= The problem =
When you copy the records that follow, please keep every word exactly as it is and leave out the pictures.

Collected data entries
· · · ·

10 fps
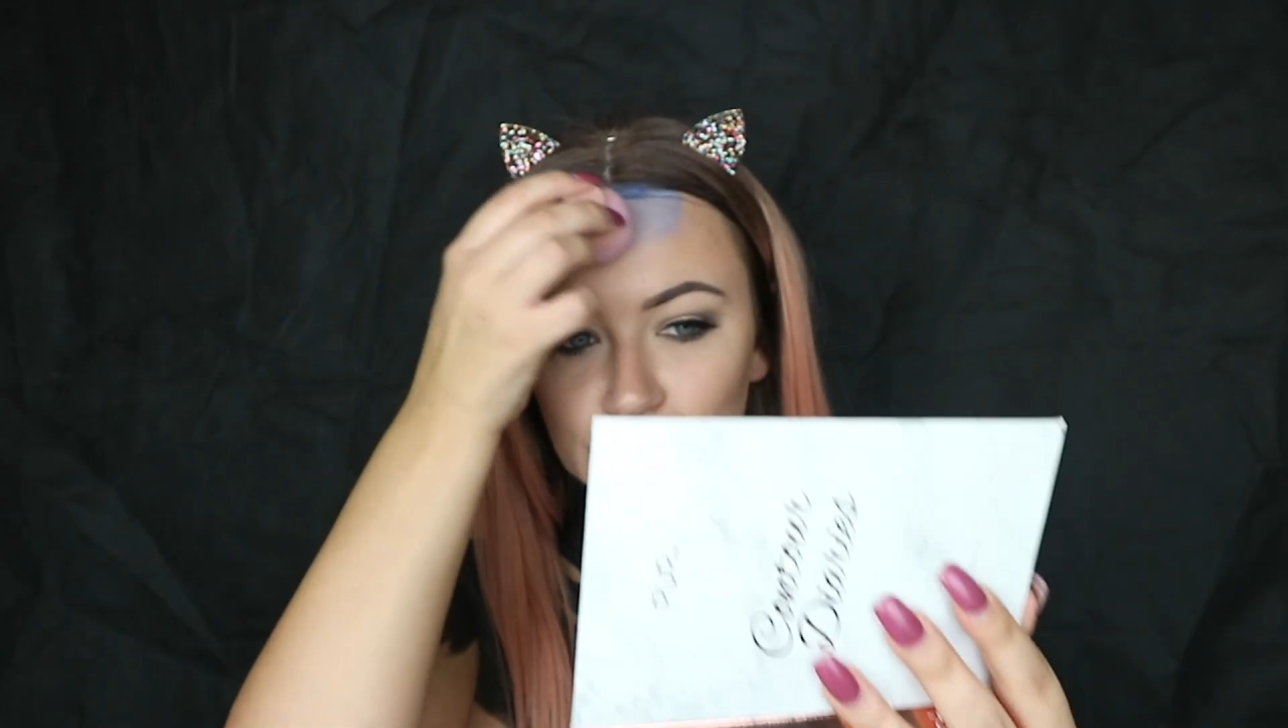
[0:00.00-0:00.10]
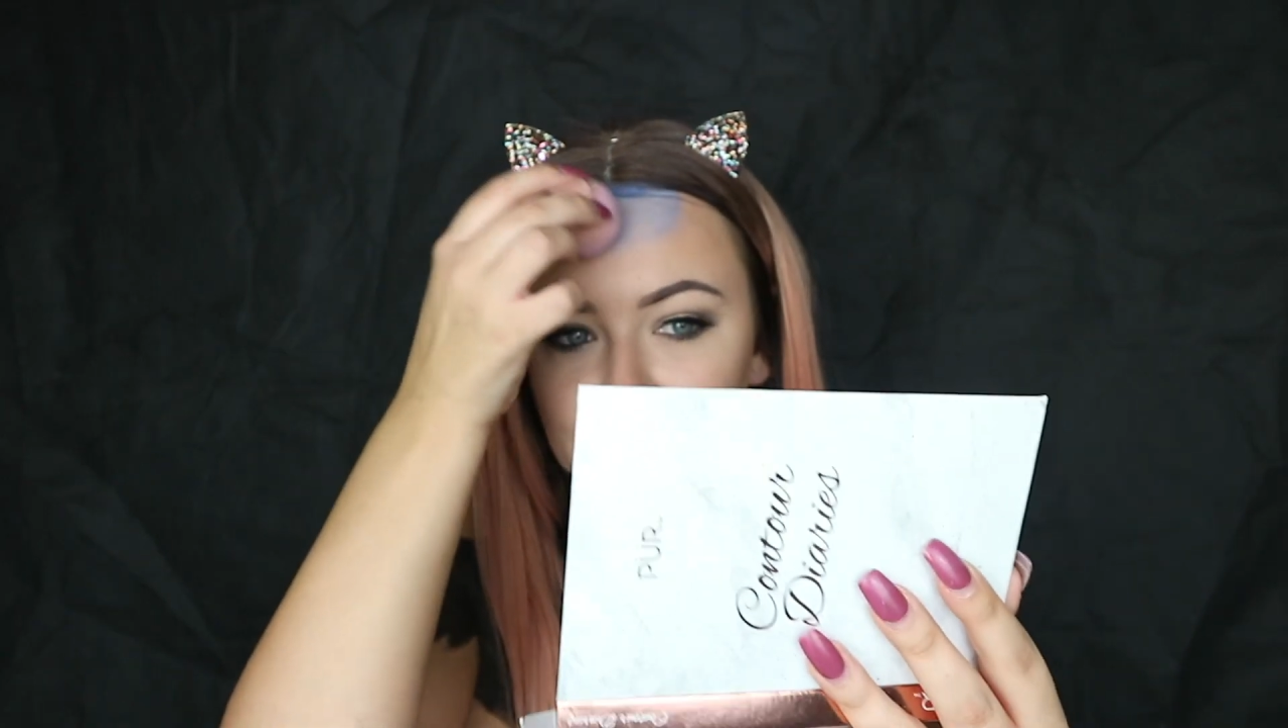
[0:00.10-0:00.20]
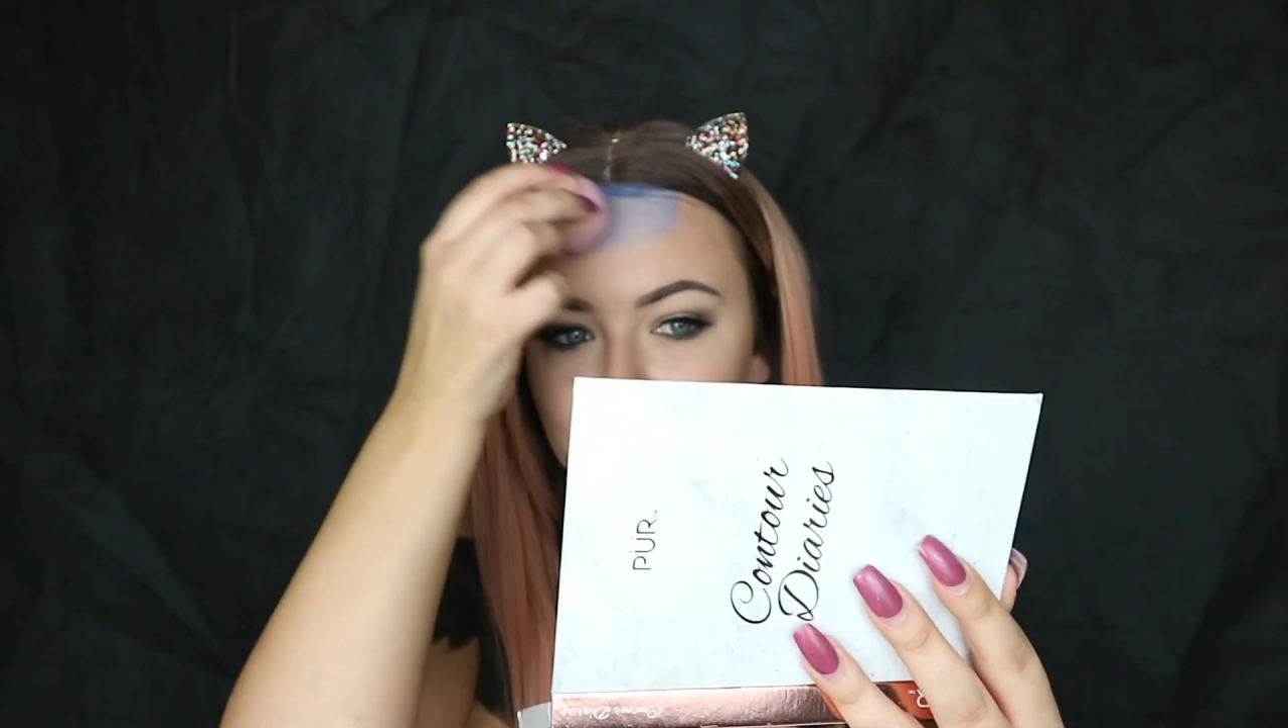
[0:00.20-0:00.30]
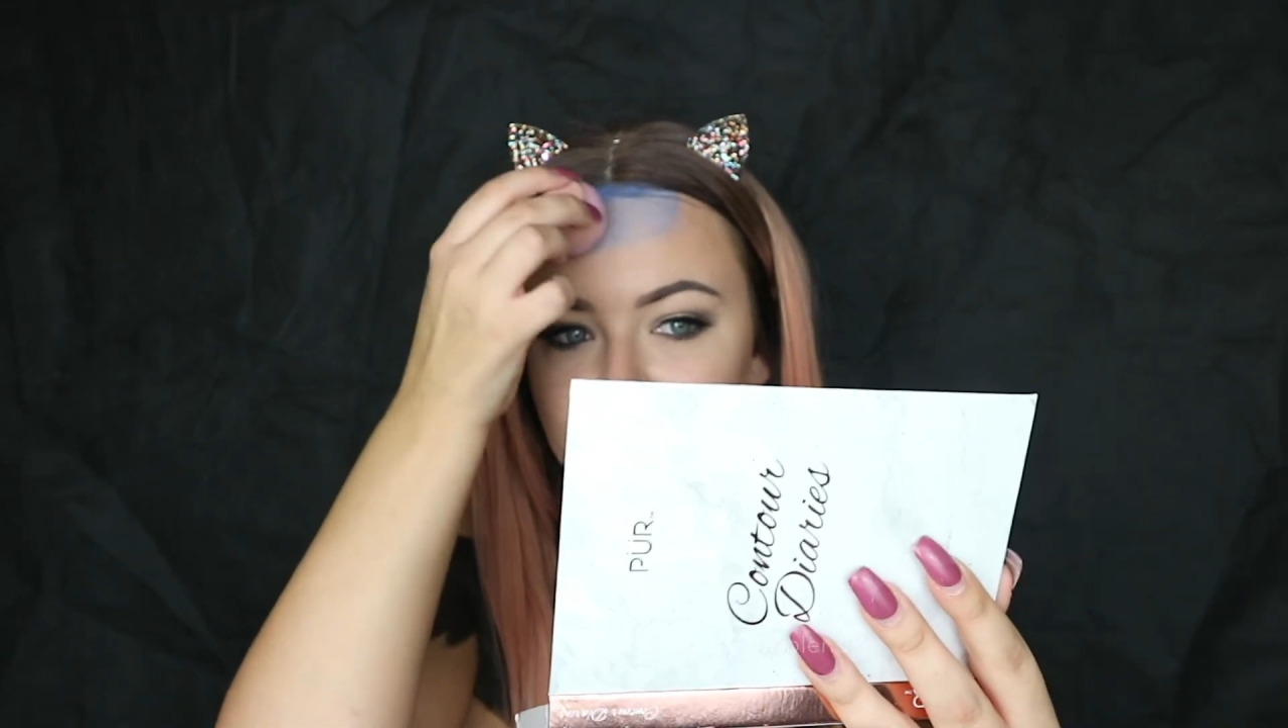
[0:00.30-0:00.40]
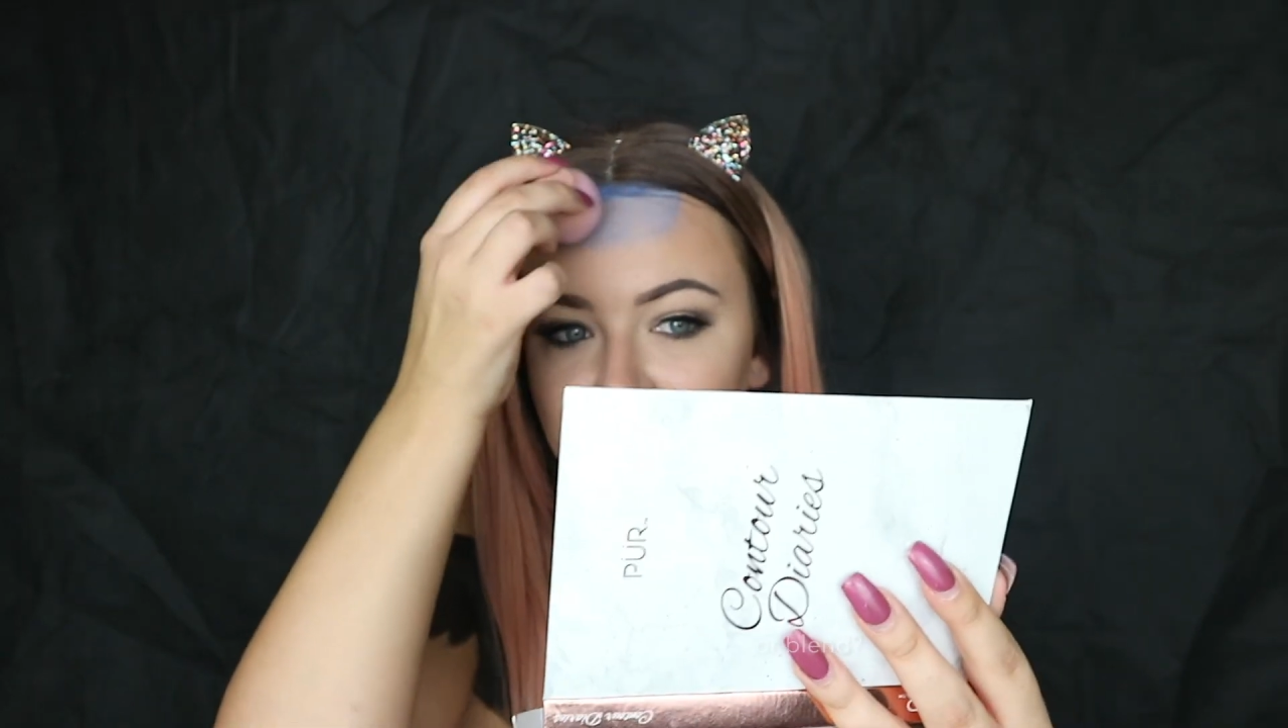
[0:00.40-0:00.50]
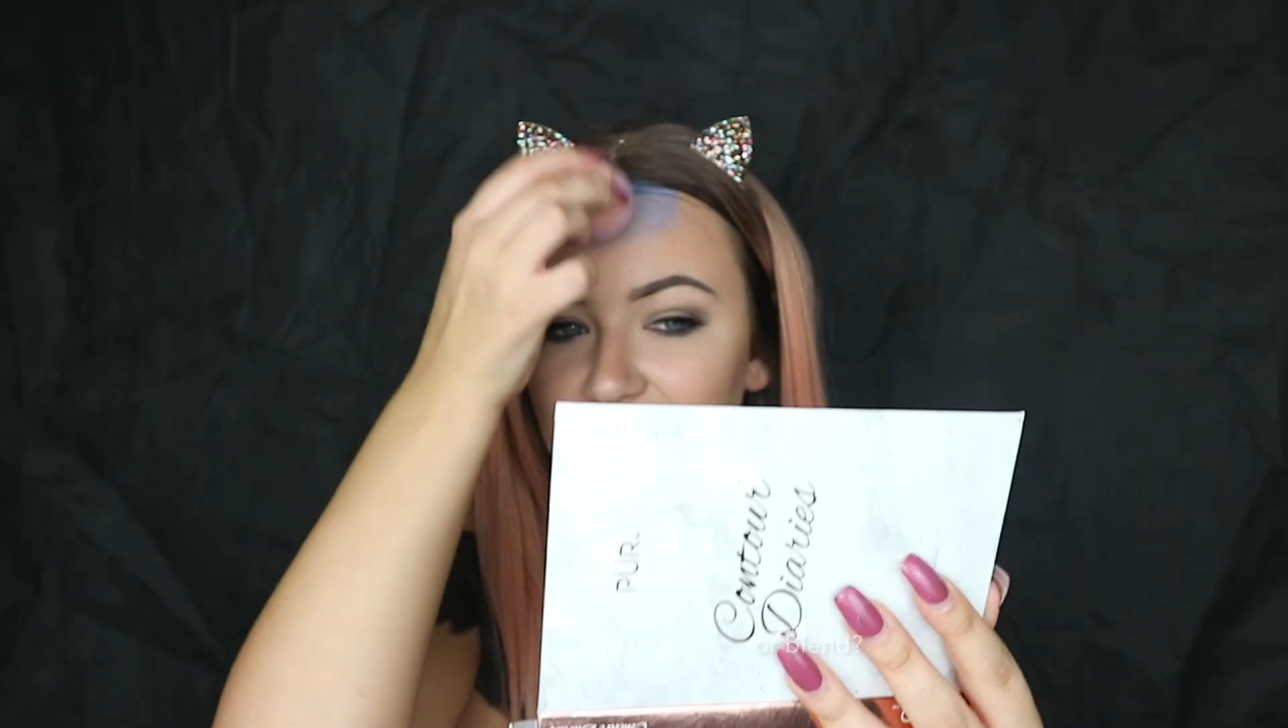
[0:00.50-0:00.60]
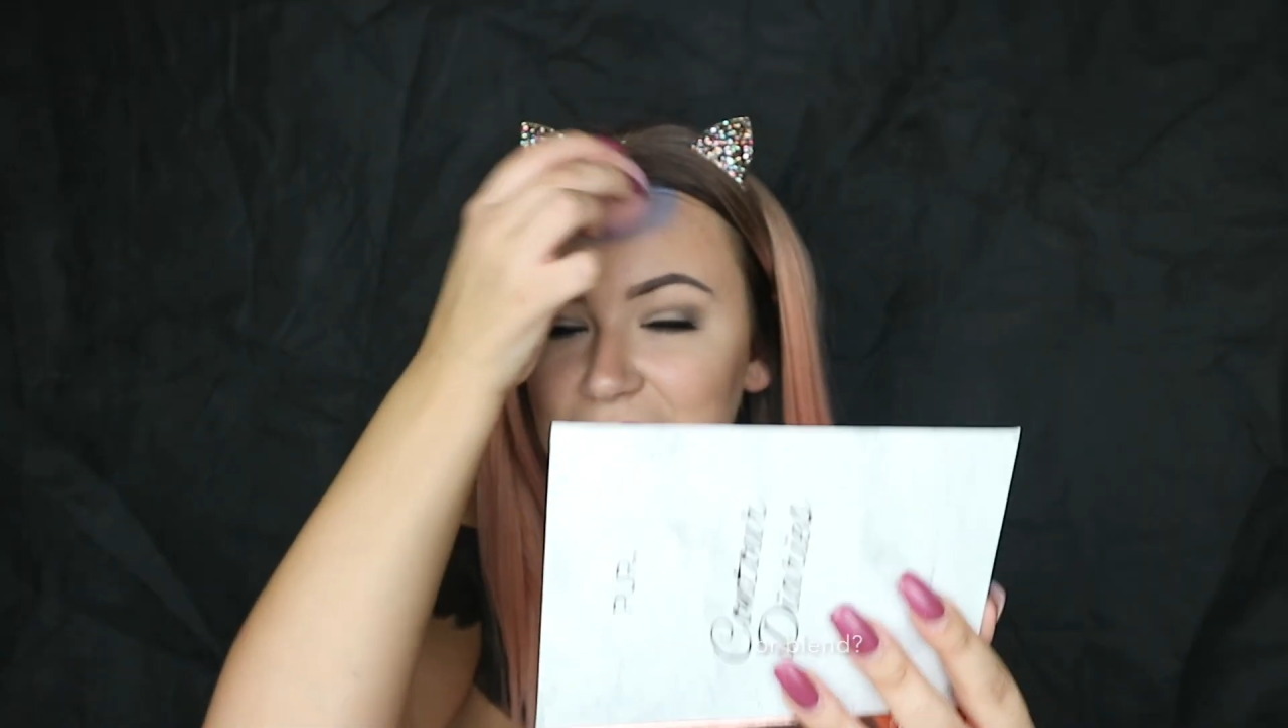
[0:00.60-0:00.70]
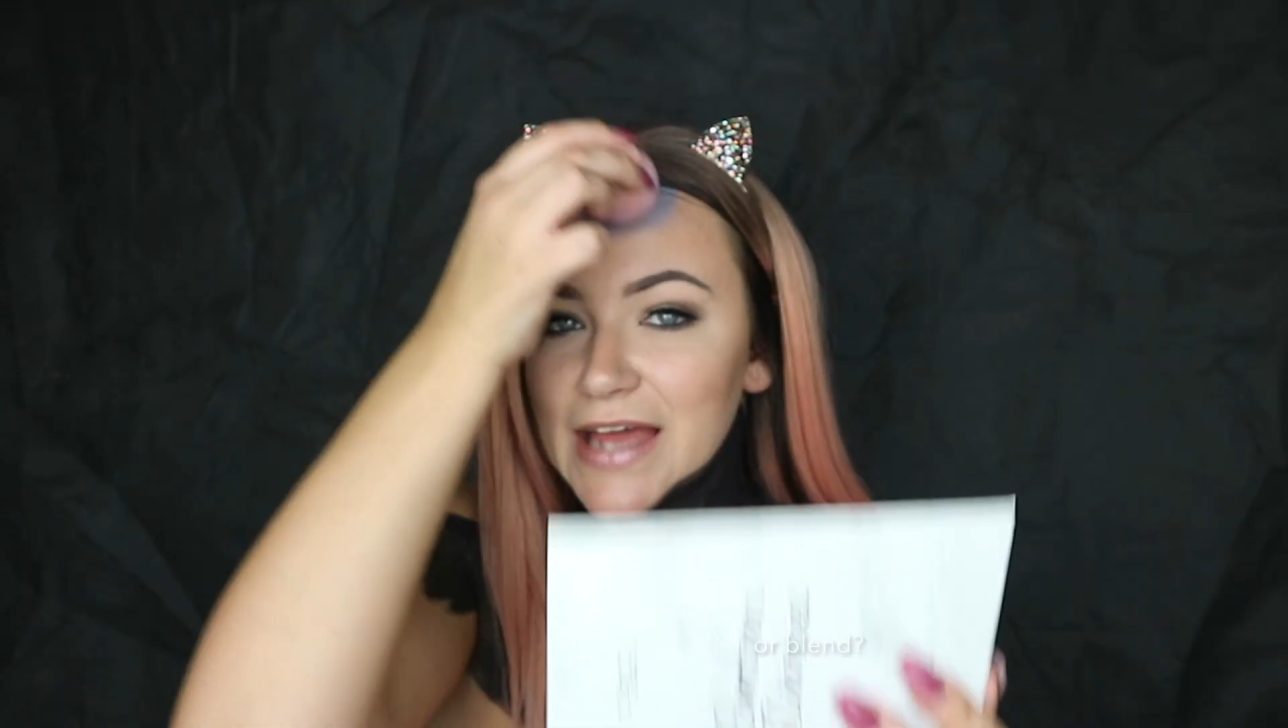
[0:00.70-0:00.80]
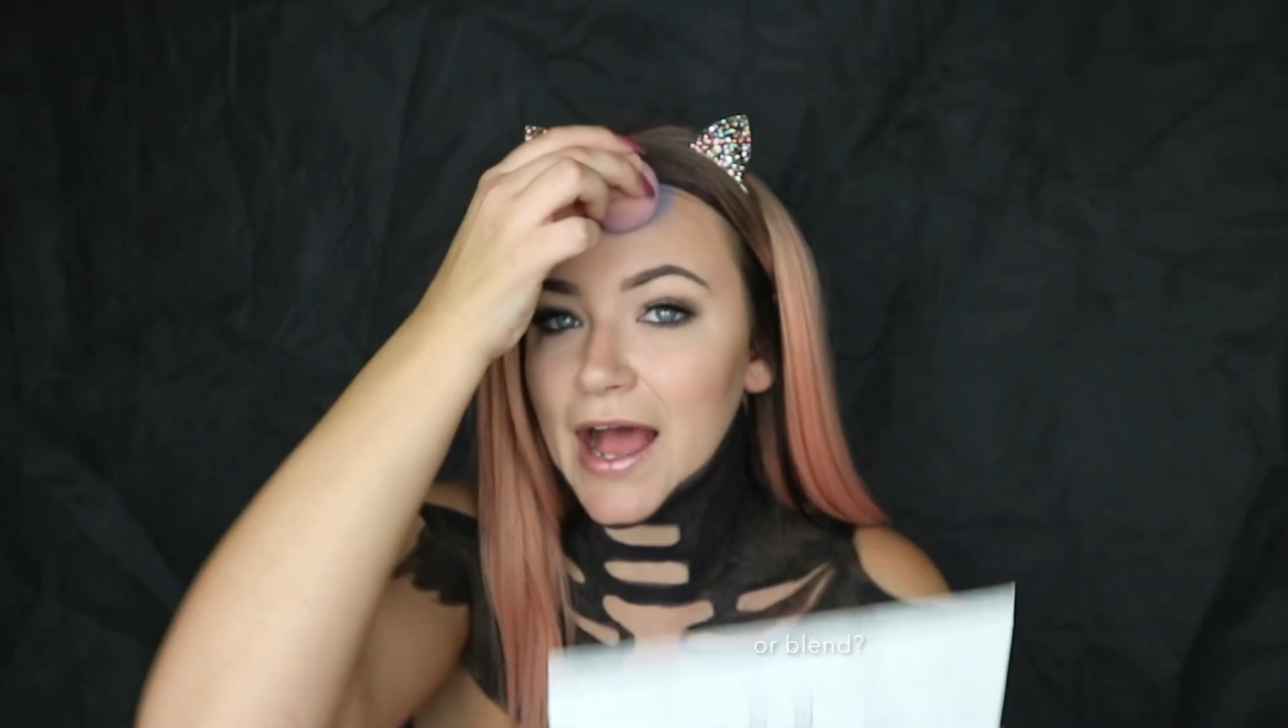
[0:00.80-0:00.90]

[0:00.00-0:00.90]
To fade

· · · ·

= Exercise solution =
10 fps
[0:00.00-0:00.10]
[0:00.10-0:00.20]
[0:00.20-0:00.30]
[0:00.30-0:00.40]
[0:00.40-0:00.50]
[0:00.50-0:00.60]
[0:00.60-0:00.70]
[0:00.70-0:00.80]
[0:00.80-0:00.90]

[0:00.00-0:00.90]
To fade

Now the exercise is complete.